_TASK BRIEF_
The listing below should be printed in full and exactly, apart from its images.

※

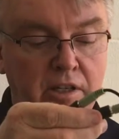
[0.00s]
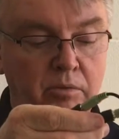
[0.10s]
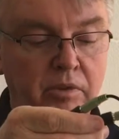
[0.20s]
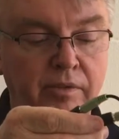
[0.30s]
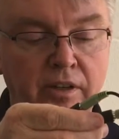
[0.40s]

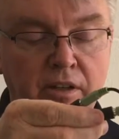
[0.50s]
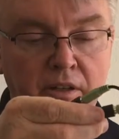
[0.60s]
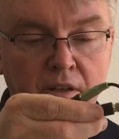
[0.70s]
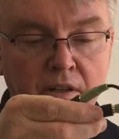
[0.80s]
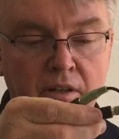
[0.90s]
Actually, we may,
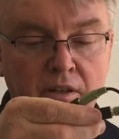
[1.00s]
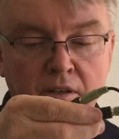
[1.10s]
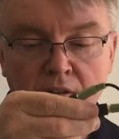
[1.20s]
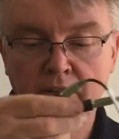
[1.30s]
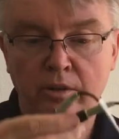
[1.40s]

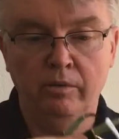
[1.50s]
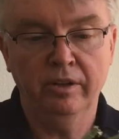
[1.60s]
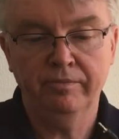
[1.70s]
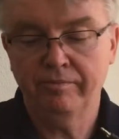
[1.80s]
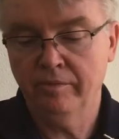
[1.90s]
you know
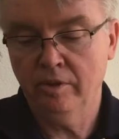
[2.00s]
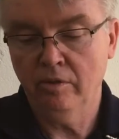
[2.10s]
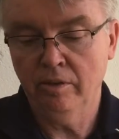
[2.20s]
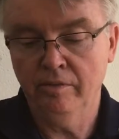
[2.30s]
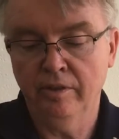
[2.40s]
what?
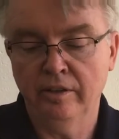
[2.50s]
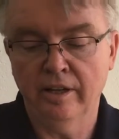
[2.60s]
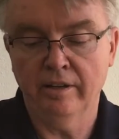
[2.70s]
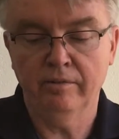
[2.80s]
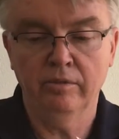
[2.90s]
Don't even need
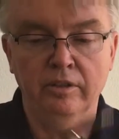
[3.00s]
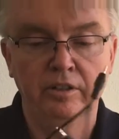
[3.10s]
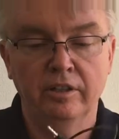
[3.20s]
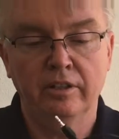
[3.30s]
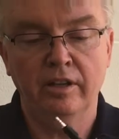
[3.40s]
that. We're going
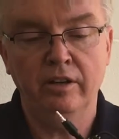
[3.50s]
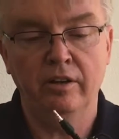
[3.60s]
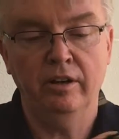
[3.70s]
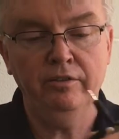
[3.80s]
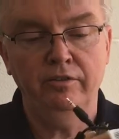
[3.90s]
to take that
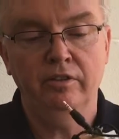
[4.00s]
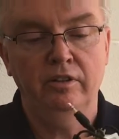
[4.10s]
off.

※

_SOLUTION TO THIS TASK_
[0.00s]
[0.10s]
[0.20s]
[0.30s]
[0.40s]

[0.50s]
[0.60s]
[0.70s]
[0.80s]
[0.90s]
Actually, we may,
[1.00s]
[1.10s]
[1.20s]
[1.30s]
[1.40s]

[1.50s]
[1.60s]
[1.70s]
[1.80s]
[1.90s]
you know
[2.00s]
[2.10s]
[2.20s]
[2.30s]
[2.40s]
what?
[2.50s]
[2.60s]
[2.70s]
[2.80s]
[2.90s]
Don't even need
[3.00s]
[3.10s]
[3.20s]
[3.30s]
[3.40s]
that. We're going
[3.50s]
[3.60s]
[3.70s]
[3.80s]
[3.90s]
to take that
[4.00s]
[4.10s]
off.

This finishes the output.